When Mary Helen Crook was faced with moving her custom framing and art studio business, the historic downtown Lawrenceburg area in Indiana was not on her list of possible new locations.
But a call to Lawrenceburg Mayor Kelly Mollaun soon convinced her that the historic downtown Lawrenceburg business district was exactly where her store, The Framery, needed to move.
“They’ve been wonderful to work with,” Crook says of Mollaun and Bryan Messmore, the city’s redevelopment director and city coordinator. “Had Lawrenceburg not dealt with us the way they had I’m sure we would not have moved downtown.”
Crook says she’s glad she moved the business to historic downtown Lawrenceburg at 84 E. High St. because of all the activity. “The Lawrenceburg Main Street Association is very helpful to the businesses,” she says. “They bring in a lot of people downtown.”
Crook says she is impressed with the direction downtown Lawrenceburg is headed. “They have fixed it up quite a bit.” But it’s not just Crook who has noticed an improvement in the downtown business district.
She says many of her customers from her former location had never been to the downtown business district. “So many of our customers that we have had said, ‘We had no idea Lawrenceburg was so nice and had so much to offer,’” Crook says. “We’re hearing that from a lot of our old customers. They would never come downtown. It’s come a long way.”
That’s music to Messmore’s ears. It’s one of his jobs to revitalize the downtown district and convince business owners to locate in downtown. The Framery is the perfect fit for downtown, he says.
“They have classes and custom framery and it’s just a neat fit to the downtown area,” Messmore says. “We’ve already got some boutique shops in the downtown area and it was a good match.”
The downtown area has all the ingredients for a successful revitalization, Messmore says, including some good anchor businesses such as Hollywood Casino, Lawrenceburg Event Center and Ivy Tech Community College. “That can support the local community and local businesses,” he says.
Messmore says city officials are encouraging people to invest in the historic downtown district. “If we can find ways to help leverage their investment with some support from the community we’re open to those kinds of ideas and we’ve done that on a number of occasions in the past year,” he says.
In addition to the city’s efforts to revitalize the historic business district, officials are also working on a plan to connect its downtown to the riverfront. The challenge with connecting the downtown district to the river is the 30-foot-tall levee that protects the city from floods, says Messmore.
To overcome that challenge, city officials are considering a plan that would build a “grand staircase” to the top of the city’s parking garage and top of the levee, he says. That staircase would connect at the bottom of the levee with a greenspace area that could be constructed on a parking lot where the city now conducts its Thursday night music concerts, Messmore says.
On the river side of the levee, the city is considering a plan that would expand the walking trail in some areas so there’s more of a plaza feel, he says. “People could step off the trail and sit down on a swing like at [Cincinnati’s] Smale Park,” Messmore says.
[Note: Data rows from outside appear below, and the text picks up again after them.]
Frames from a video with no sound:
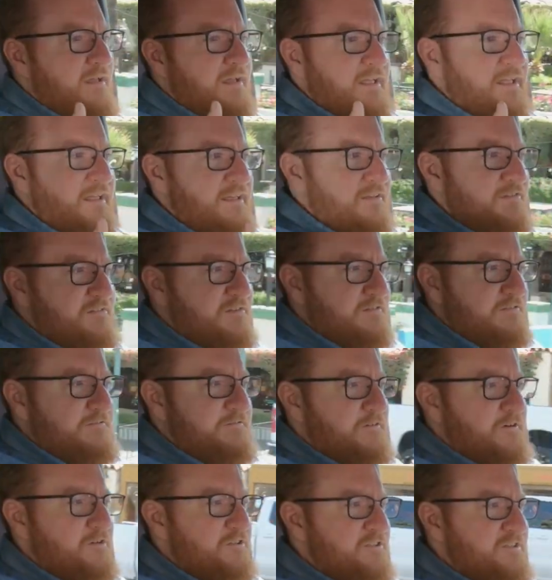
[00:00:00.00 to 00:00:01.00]
is
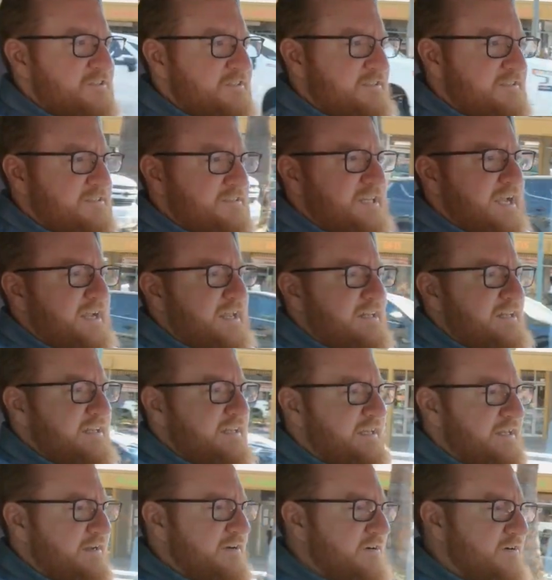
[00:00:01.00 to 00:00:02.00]
first to second
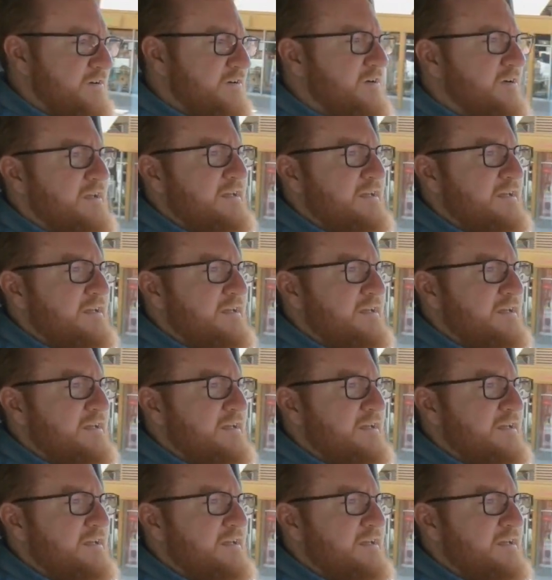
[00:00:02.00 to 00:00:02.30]
gear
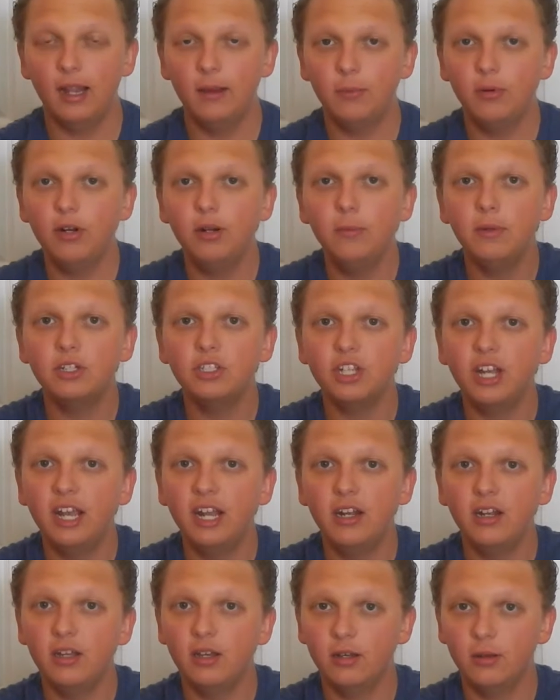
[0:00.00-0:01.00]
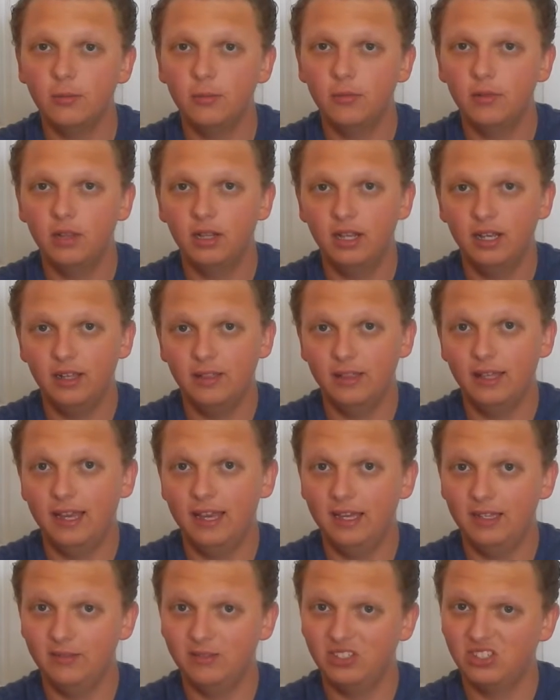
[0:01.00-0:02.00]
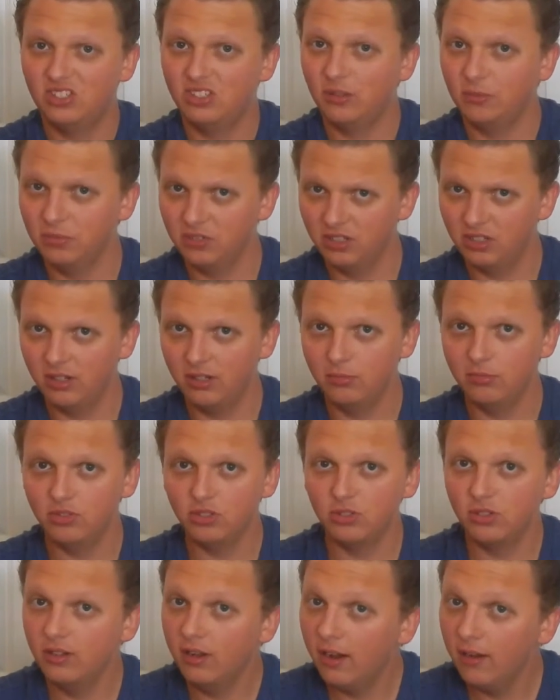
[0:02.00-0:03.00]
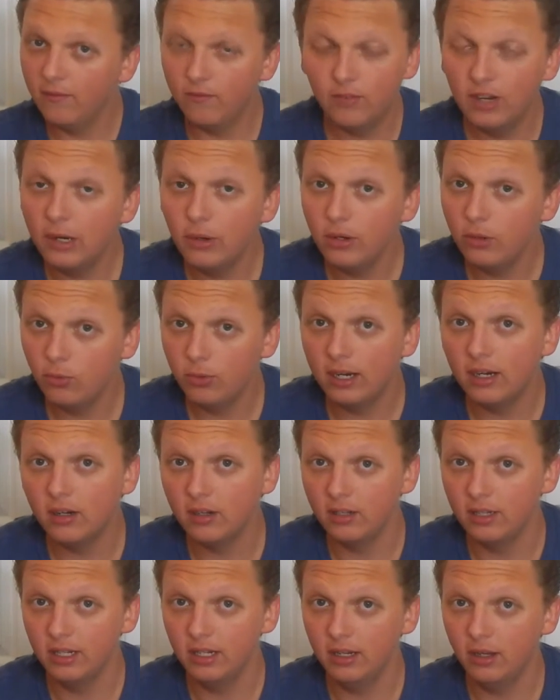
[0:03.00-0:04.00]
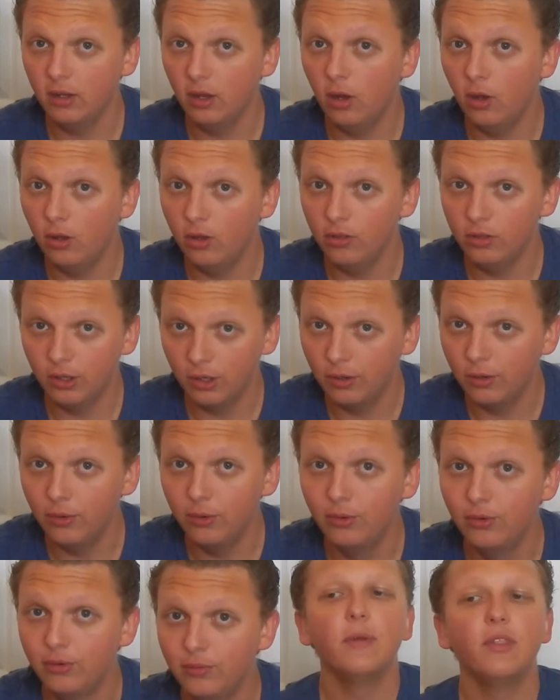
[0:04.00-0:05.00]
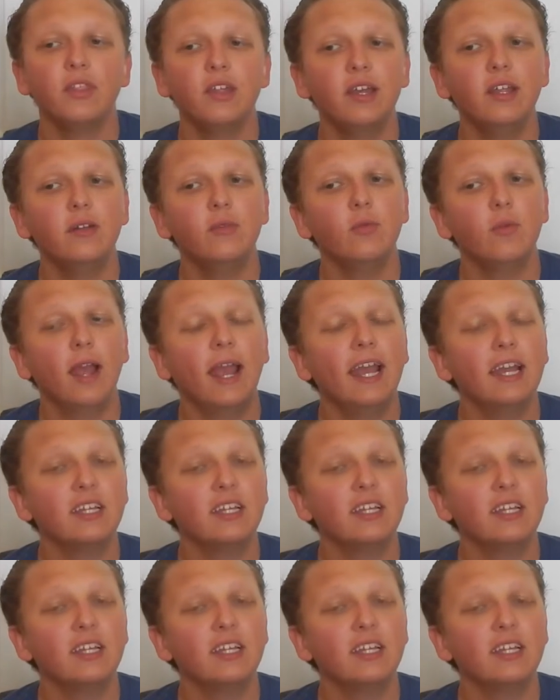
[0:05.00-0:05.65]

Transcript: I pretty much end up like that sometimes, not very rarely, although. But then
Another feature that may be similar to Cincinnati’s riverfront could be a large concrete structure similar to the Queen City’s Serpentine Wall, he says. That area now is just rip rap, Messmore says, so there’s no place to congregate.
In addition, city officials would like to expand the existing dock system and attract another floating restaurant, he says. An expanded dock system could also be used to attract boaters who would then visit the downtown businesses, Messmore says. “We’re just trying to find a way to both draw from the river and bring people downtown to the river,” he says.
One of the most exciting proposals for economic development, however, is the possible construction of a port at the site of the decommissioned coal-fired electric generating station at Tanners Creek, Messmore says.
A brownfield redevelopment company would demolish the buildings and clean up the materials on the site, he says. “The current plan is that the Ports of Indiana would then acquire that property from the cleanup company and build a port,” he says.
That would be a huge economic driver, not only for the city of Lawrenceburg, but the surrounding communities as well, Messmore says. The port would draw manufacturing companies to locate adjacent to the port or nearby, he says.
The typical model for a port would be that a load of steel would be transported by barge, taken off the barge to a manufacturing facility where it would turned into a finished product, such as a car door, Messmore says. That finished product could then be transported to its final destination either via barge, rail or truck, he says.
“That’s the value-added opportunities that exist at the port,” Messmore says. “There is certainly a huge opportunity from a jobs perspective.”
That plan may take more time, however, because state and government approval would be needed, he says.
But it’s not just jobs and economic development that Lawrenceburg city officials are pursuing. Recreational opportunities for residents are also part of the plan, says Messmore.
A paved, multiuse trail that runs along the top of the levee from Greendale to Lawrenceburg to Aurora has some gaps that city officials would like to complete, he says. “Right now you have to exit the trail and work your way through town and then back up on the trail,” Messmore says.
“So we’re trying to connect that trail,” he says. “That’s been something we’re trying to work out with the Army Corps of Engineers.”
With all the planning and hard work city officials have put in so far in, the future of Lawrenceburg looks bright. And that’s music to Crook’s ears.
“I like the way Lawrenceburg is headed,” she says.